The regulation of early-to-late endosomal transport
However not only export to the plasma membrane is essential for maintaining cell polarity and asymmetry, the endocytic route plays an equally important role. We have identified a factor, SAND-1/Mon1, which acts as a switch in early to late endosome maturation by on one hand displacing the GEF for the early endosomal GTPase RAB-5, RABX-5, from early endosome and by actively recruiting the late endosomal GTPase RAB-7 onto the maturing endosome (Poteryaev and Spang 2005, Poteryaev et al., 2007, 2010). With these results, we demonstrated the existence of endosome maturation. But then the next question is how is maturation regulated?

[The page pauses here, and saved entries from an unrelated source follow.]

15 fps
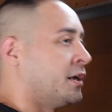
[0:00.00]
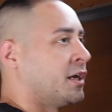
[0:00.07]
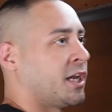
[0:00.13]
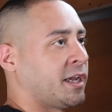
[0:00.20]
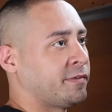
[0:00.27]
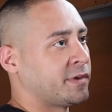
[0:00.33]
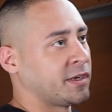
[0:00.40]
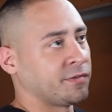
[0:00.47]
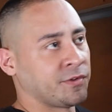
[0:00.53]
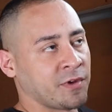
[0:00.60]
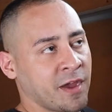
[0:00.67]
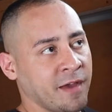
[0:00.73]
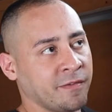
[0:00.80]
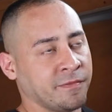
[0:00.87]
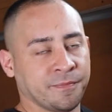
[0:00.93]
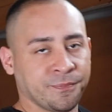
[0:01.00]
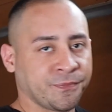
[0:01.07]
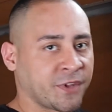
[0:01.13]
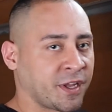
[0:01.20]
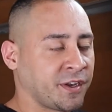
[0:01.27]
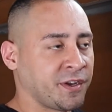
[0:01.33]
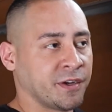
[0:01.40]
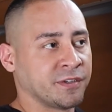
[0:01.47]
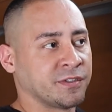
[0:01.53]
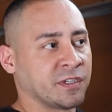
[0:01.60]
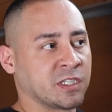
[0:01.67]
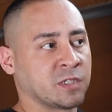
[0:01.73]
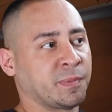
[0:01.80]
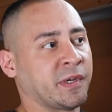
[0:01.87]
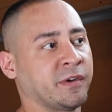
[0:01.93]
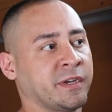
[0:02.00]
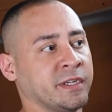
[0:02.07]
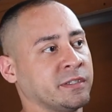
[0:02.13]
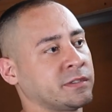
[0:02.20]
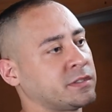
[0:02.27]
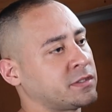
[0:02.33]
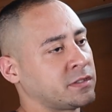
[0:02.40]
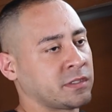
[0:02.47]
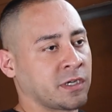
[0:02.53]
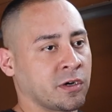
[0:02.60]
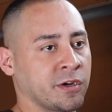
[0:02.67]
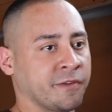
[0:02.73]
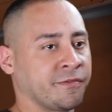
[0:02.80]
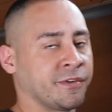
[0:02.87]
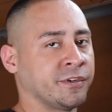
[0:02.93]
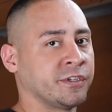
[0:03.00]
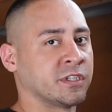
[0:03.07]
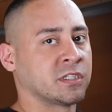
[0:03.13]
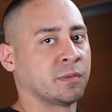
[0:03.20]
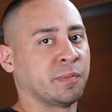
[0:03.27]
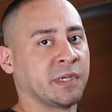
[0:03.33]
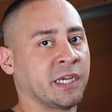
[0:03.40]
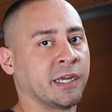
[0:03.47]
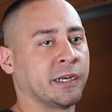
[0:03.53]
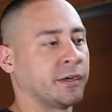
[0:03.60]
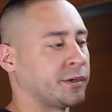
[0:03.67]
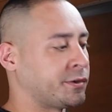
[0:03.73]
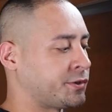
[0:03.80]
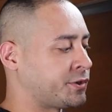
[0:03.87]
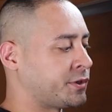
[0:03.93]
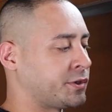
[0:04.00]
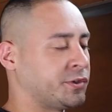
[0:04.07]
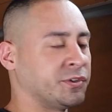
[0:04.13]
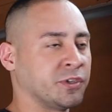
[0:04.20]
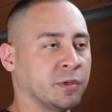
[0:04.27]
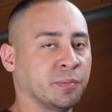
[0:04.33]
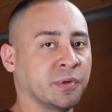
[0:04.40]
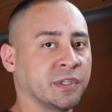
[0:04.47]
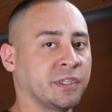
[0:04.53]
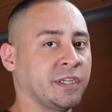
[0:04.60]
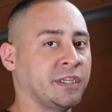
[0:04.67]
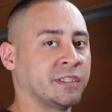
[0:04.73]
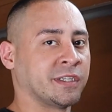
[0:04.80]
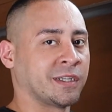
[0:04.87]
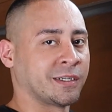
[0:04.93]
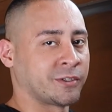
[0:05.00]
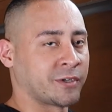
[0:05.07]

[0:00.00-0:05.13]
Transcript: Even if you have 10 years experience or if you're just a beginner, you should put these in the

Rab conversion from RAB-5 to RAB-7 positive endosomes is an important but not the only step along the maturation process. We are studying currently how recycling and sorting, pH and lipid changes, interactions with the cytoskeleton, incoming cargo from the TGN and signaling pathways influence endosome maturation and how these different processes are coordinated. Recently, we demonstrated that the SM subunits of the HOPS and CORVET tethering complexes (Solinger and Spang, 2013) are important to control the flow through the endocytic pathway (Solinger and Spang, 2014). This project led us also to the discovery of a novel set of tethering complexes in the endocytic pathway.

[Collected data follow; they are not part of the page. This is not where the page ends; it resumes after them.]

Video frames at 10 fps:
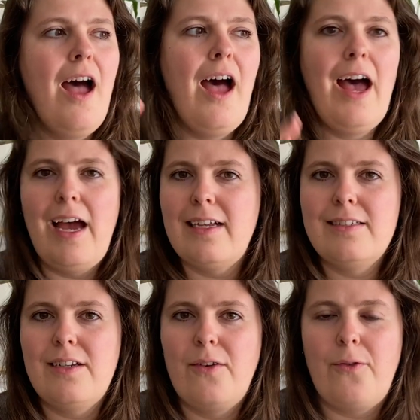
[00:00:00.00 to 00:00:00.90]

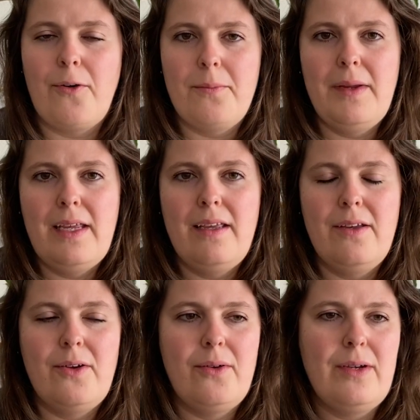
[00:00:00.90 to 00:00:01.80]
And for me,
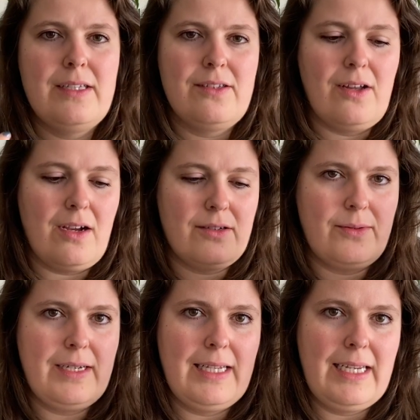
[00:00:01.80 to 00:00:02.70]
who is not
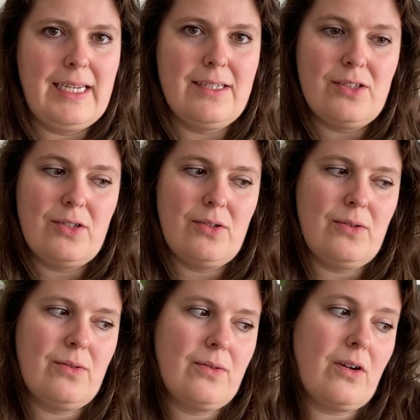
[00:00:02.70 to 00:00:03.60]
really
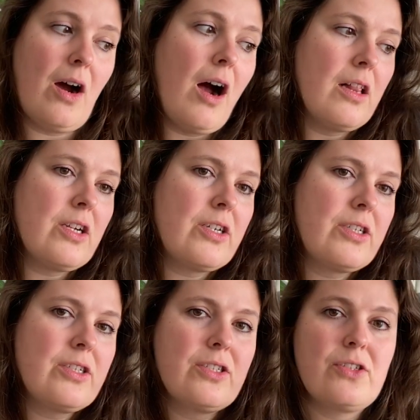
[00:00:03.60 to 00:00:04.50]
into
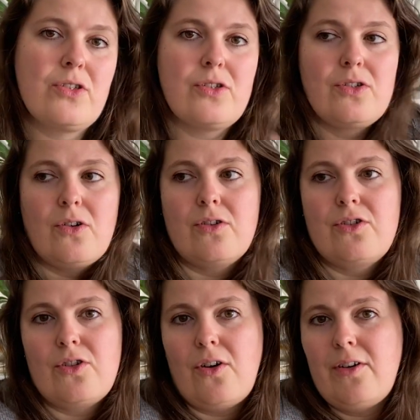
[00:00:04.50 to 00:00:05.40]
colors or
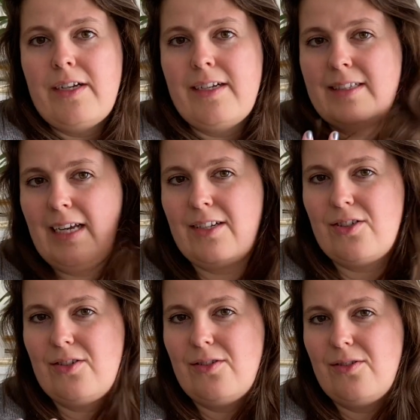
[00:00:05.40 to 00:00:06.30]
drawing
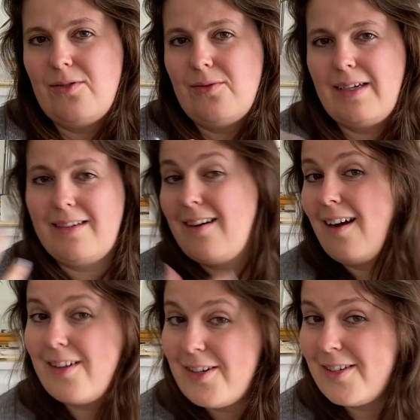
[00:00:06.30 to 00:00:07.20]
attention with
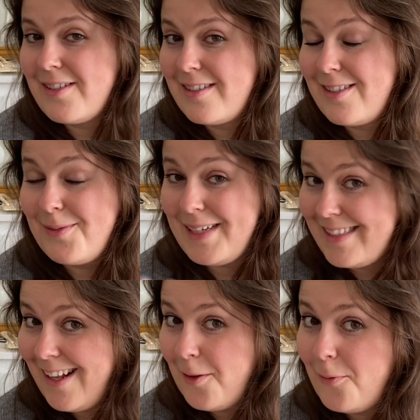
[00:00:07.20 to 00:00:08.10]
colors to
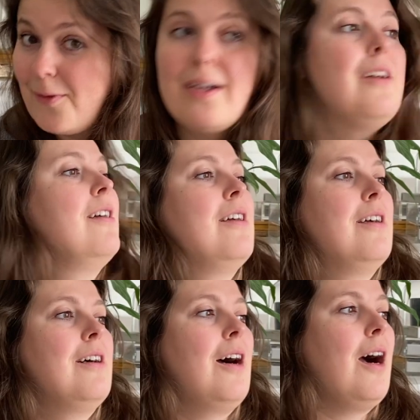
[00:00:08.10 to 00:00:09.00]
myself,
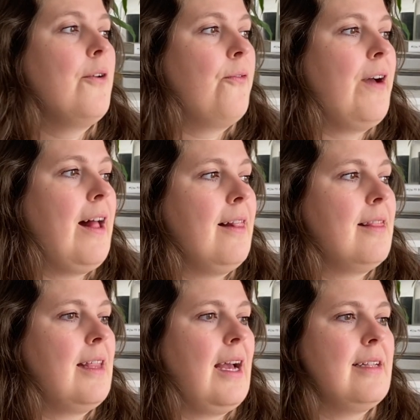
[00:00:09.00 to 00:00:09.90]
I
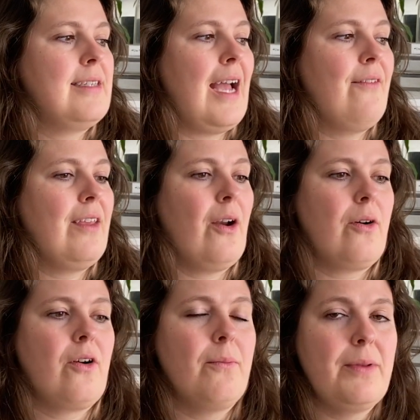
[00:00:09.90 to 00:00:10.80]
felt that having a
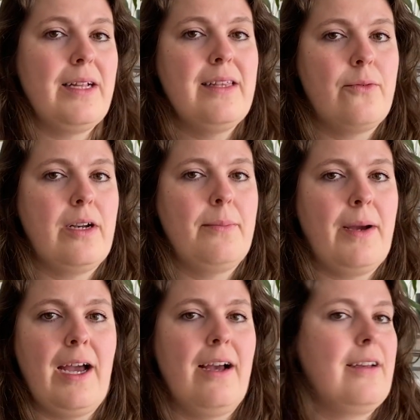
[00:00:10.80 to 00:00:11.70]
completely red
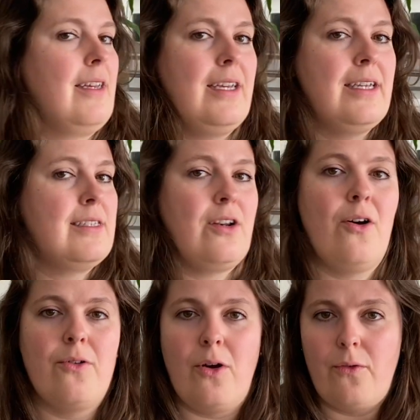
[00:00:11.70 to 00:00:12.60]
bag is a
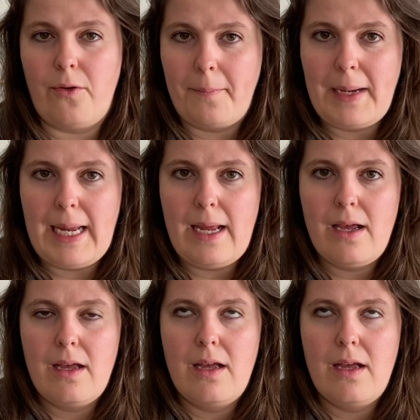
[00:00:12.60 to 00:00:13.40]
no-no for me.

The regulation of mRNA metabolism and transport
This research direction was inspired by our finding that the poly A binding protein, Pab1, associates with Arf1 and COPI vesicles in an mRNA-dependent manner and that Arf1 is required for ASH1 mRNA localization to the bud tip of yeast cells (Trautwein et al., 2004). The subsequent analysis allowed us to identify the first distal pole-localized mRNA in yeast (Kilchert and Spang, 2011). We performed screens to identify mRNAs that are restricted to certain sites in the cell, and we are currently investigating the mechanism of the localization of a subset of mRNAs. Moreover, we realized that arf1 mutant caused the formation of processing bodies (P-bodies), which are the main mRNA degradation platform in yeast (Kilchert et al., 2010). Interestingly, the P-bodies formed in arf-1 and other secretory pathway mutants were morphologically distinct from the ones formed under glucose starvation and required signaling through Ca2+/calmodulin. This led to the hypothesis that P-bodies may sequester a distinct set of mRNAs depending on the stressor. To test this hypothesis, we established a protocol that allowed us to purify P-bodies and to determine the RNA content through RNAseq. Likewise, we have established ribosome profiling to be able to get a systems view on how the cell regulated its proteome through mRNA degradation and translation under various conditions. This latter part was based on previous findings that polysome-associated proteins negatively control P-body formation under normal growth conditions (Weidner et al., 2014).